# SUPPLIED ENTRIES
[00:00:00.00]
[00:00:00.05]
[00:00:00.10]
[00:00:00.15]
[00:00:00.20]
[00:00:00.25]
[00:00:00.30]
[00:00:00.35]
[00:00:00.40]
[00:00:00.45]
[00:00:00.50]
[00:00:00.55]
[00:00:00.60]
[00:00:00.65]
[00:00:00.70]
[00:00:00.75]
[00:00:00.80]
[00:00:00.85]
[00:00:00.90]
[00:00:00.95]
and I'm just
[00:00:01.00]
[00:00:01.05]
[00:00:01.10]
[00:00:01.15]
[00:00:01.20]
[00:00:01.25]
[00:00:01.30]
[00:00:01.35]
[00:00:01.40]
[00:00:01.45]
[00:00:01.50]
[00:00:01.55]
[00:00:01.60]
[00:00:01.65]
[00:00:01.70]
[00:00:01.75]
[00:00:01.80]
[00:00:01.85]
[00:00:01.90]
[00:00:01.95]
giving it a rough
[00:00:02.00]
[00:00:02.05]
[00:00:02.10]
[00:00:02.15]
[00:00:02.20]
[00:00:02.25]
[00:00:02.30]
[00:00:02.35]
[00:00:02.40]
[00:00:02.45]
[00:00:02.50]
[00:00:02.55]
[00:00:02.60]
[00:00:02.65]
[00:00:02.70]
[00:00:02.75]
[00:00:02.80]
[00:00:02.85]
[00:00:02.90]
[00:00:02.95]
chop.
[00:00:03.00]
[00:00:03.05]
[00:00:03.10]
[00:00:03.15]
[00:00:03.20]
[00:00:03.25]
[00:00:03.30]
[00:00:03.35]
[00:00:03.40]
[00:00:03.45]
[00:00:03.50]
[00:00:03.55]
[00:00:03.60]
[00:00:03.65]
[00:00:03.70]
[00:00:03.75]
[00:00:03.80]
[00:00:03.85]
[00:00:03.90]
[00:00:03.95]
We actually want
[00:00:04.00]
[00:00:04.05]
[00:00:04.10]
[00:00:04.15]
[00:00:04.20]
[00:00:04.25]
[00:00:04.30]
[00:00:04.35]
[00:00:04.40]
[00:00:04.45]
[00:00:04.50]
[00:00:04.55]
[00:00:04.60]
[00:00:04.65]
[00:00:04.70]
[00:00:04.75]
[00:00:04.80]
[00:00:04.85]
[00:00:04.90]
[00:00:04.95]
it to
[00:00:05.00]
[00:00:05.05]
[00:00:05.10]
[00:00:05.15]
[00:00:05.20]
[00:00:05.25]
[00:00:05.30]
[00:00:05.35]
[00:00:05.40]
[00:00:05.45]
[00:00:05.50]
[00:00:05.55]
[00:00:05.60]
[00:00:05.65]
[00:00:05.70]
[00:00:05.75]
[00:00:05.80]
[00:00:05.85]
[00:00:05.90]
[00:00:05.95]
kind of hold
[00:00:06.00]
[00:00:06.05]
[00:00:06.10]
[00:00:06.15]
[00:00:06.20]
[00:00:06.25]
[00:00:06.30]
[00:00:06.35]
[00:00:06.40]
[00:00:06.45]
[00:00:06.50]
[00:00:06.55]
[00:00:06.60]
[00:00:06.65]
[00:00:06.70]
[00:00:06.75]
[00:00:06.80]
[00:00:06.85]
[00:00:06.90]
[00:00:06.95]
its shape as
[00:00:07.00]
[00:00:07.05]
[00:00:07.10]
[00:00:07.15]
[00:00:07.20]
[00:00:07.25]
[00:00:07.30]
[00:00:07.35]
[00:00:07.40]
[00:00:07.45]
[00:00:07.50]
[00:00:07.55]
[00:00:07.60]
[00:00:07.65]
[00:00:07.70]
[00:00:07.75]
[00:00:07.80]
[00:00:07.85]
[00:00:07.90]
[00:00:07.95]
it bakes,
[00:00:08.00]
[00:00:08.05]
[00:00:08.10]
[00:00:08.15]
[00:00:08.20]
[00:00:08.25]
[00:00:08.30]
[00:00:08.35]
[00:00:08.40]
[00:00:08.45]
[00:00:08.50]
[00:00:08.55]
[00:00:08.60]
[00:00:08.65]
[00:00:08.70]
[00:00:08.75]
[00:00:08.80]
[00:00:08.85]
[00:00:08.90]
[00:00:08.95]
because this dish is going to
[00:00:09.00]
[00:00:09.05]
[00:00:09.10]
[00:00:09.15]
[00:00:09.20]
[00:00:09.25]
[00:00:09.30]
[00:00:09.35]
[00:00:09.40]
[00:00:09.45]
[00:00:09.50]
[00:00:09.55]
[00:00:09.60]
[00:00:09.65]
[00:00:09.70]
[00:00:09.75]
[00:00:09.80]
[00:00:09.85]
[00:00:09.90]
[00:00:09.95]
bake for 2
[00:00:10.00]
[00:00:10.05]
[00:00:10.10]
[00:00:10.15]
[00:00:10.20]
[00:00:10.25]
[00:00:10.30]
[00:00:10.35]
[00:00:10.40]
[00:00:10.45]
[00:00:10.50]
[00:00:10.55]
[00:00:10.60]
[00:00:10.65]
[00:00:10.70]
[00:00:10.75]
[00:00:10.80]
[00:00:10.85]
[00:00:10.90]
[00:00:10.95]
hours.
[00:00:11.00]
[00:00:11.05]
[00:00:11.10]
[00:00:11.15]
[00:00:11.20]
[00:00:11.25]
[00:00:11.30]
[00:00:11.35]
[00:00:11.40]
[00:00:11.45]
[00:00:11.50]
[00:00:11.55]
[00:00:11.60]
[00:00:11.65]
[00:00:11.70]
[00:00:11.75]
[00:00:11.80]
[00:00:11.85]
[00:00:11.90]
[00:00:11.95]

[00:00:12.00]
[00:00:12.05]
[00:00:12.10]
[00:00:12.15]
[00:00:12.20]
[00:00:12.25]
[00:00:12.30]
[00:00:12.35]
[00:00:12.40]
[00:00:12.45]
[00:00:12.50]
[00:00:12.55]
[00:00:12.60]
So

# TASK GOAL
Using the records above, write out exactly the lines between the one holding "[00:00:02.95]" and the one holding "[00:00:07.30]", inclusive; leave everything else out.

# EXERCISE ANSWER
[00:00:02.95]
chop.
[00:00:03.00]
[00:00:03.05]
[00:00:03.10]
[00:00:03.15]
[00:00:03.20]
[00:00:03.25]
[00:00:03.30]
[00:00:03.35]
[00:00:03.40]
[00:00:03.45]
[00:00:03.50]
[00:00:03.55]
[00:00:03.60]
[00:00:03.65]
[00:00:03.70]
[00:00:03.75]
[00:00:03.80]
[00:00:03.85]
[00:00:03.90]
[00:00:03.95]
We actually want
[00:00:04.00]
[00:00:04.05]
[00:00:04.10]
[00:00:04.15]
[00:00:04.20]
[00:00:04.25]
[00:00:04.30]
[00:00:04.35]
[00:00:04.40]
[00:00:04.45]
[00:00:04.50]
[00:00:04.55]
[00:00:04.60]
[00:00:04.65]
[00:00:04.70]
[00:00:04.75]
[00:00:04.80]
[00:00:04.85]
[00:00:04.90]
[00:00:04.95]
it to
[00:00:05.00]
[00:00:05.05]
[00:00:05.10]
[00:00:05.15]
[00:00:05.20]
[00:00:05.25]
[00:00:05.30]
[00:00:05.35]
[00:00:05.40]
[00:00:05.45]
[00:00:05.50]
[00:00:05.55]
[00:00:05.60]
[00:00:05.65]
[00:00:05.70]
[00:00:05.75]
[00:00:05.80]
[00:00:05.85]
[00:00:05.90]
[00:00:05.95]
kind of hold
[00:00:06.00]
[00:00:06.05]
[00:00:06.10]
[00:00:06.15]
[00:00:06.20]
[00:00:06.25]
[00:00:06.30]
[00:00:06.35]
[00:00:06.40]
[00:00:06.45]
[00:00:06.50]
[00:00:06.55]
[00:00:06.60]
[00:00:06.65]
[00:00:06.70]
[00:00:06.75]
[00:00:06.80]
[00:00:06.85]
[00:00:06.90]
[00:00:06.95]
its shape as
[00:00:07.00]
[00:00:07.05]
[00:00:07.10]
[00:00:07.15]
[00:00:07.20]
[00:00:07.25]
[00:00:07.30]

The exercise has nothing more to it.